Day 7: Propagating the Species

You might expect a lot of sex talk in a class on propagation; you would then be disappointed to learn that gardeners prefer asexual propagation.



Asexual propagation is cloning; the resulting plants are genetically the same as the parent plant.

Lessons Learned

  • Plants propagate sexually and asexually.
  • Sexual propagation involves seeds and spores.
  • Asexual propagation involves a number of techniques requiring human intervention.
    • Cuttings
    • Division (of roots)
    • Layering
    • Grafting and budding
    • Micro propagation (requires a lab)
  • Asexual propagation involves more materials and work than I plan to invest. (This may be the most important lesson I learned. Self-knowledge is a good thing.)

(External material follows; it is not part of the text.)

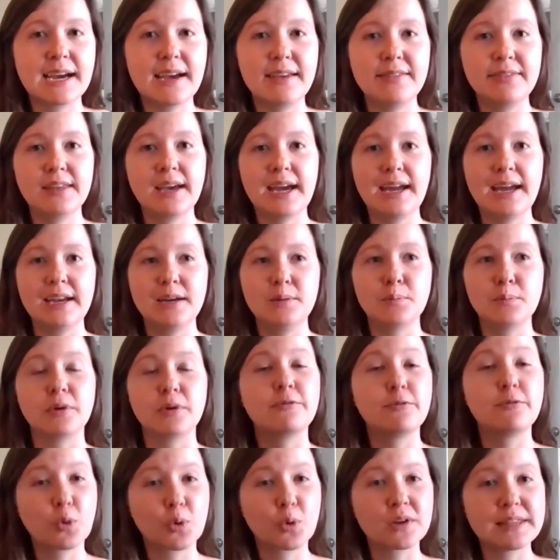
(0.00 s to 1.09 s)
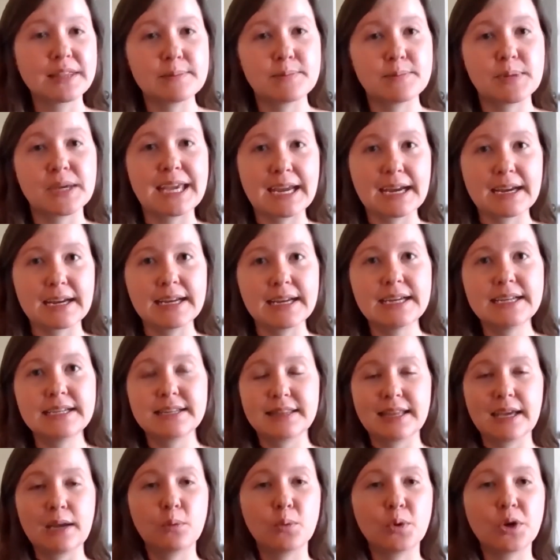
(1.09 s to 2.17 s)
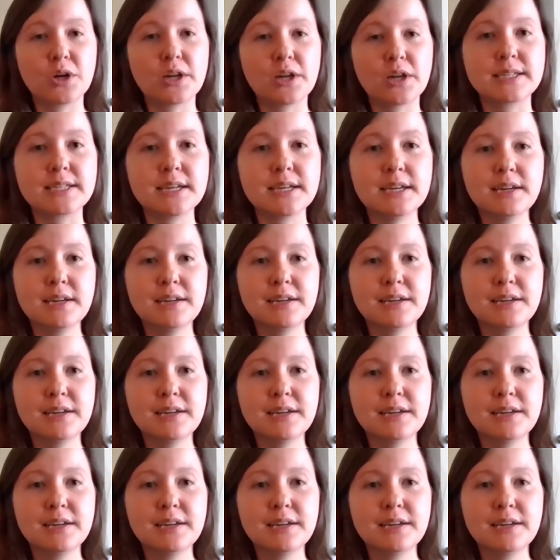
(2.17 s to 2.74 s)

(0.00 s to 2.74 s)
And then before they began it, they would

  • Germination – Sprouting of seed and start of plant growth.


    Source: Wikipedia

  • Layering – Probably the neatest kind of vegetative propagation. You take a stem still attached to a parent plant and place them in a rooting medium – it can be the ground – where they grow their own roots and can be cut from the parent plant, resulting in two plants, the parent and the clone.
  • Seed scarification – Breaking, scratching or softening the seed coat to that water can enter and begin germination.
  • Seed Stratification – Some seeds must be chilled to dormancy lest they germinate before conditions are satisfactory for their survival, i.e., remaining dormant over the winter. Creating this dormancy artificially is called stratification.
  • Vermiculite – Heat-treated, expanded mineral used to condition soil, start seeds, or root cuttings; holds moisture and nutirents well, acting as a soil substitute.

Today’s Photo

Along the parking lot at Green Spring Gardens.


Read chapter on Entomology. Mid-term next Thursday!